In all cervical samples, HPV DNA was detected by Hybrid Capture 2 (HC2; Qiagen-Hilden), and in those samples which were positive with the HC2 assay, a PCR-based method was used for genotyping (17). The cutoff point of 1.0 pg/mL recommended by the U.S. Food and Drug Administration was used for the HC2 assay, and only the high-risk probe that detects at least 13 high-risk types (HPV16, 18, 31, 33, 35, 39, 45, 51, 52, 56, 58, 59, and 68) was used (18). Genotyping was conducted with the LiPAv2 test (Innogenetics, Inc.; ref. 19), which allows identification of 24 HPV types of which we were interested in the high-risk types (HPV16, 18, 31, 33, 35, 39, 45, 51, 52, 56, 58, 59, and 68).

Follow-up

The Pathology Data Bank is a nationwide registry containing information on all cervical cytologic and histologic examinations (biopsies, cones, and hysterectomies; normal as well as abnormal diagnoses). The individual personal identification number was used as the key identifier of each woman in the study population to obtain information about cervical cytology and histology from the Pathology Data Bank during follow-up. Most abnormal cervical diagnoses were reported as atypia, mild dysplasia, moderate dysplasia, severe dysplasia, carcinoma in situ, or cancer. The cytologic diagnoses severe dysplasia, carcinoma in situ, and cancer were categorized as HSIL or worse, and the histologic diagnoses of these lesions were translated into the CIN nomenclature as CIN3 or worse.

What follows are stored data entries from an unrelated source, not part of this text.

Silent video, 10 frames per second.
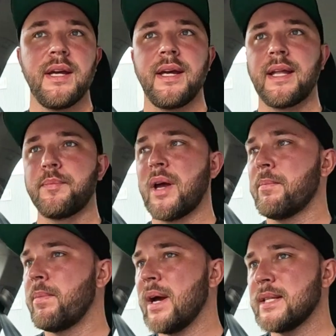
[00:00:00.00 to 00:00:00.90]
get my
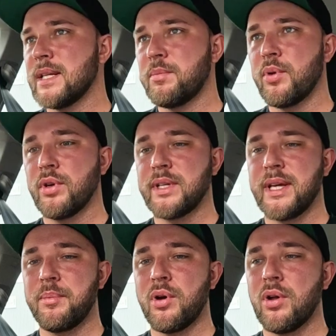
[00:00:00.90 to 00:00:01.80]
biting point,
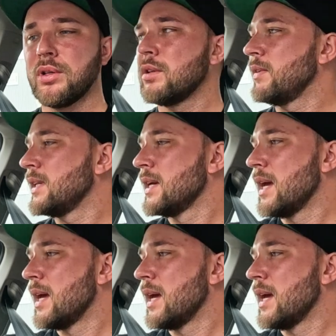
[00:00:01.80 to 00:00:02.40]
keep hold of it,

The study population used for the study reported here comprised women who participated in both examinations (n = 8,656), as we wanted to study cervical outcomes subsequent to HPV DNA results from the 2 examinations. The women were followed from baseline, defined as the date of the second individual examination, until March 6, 2007. The women were followed for incident high-grade cervical disease, that is, a histologic diagnosis of CIN3 or worse and/or a cytologic diagnosis of HSIL or worse.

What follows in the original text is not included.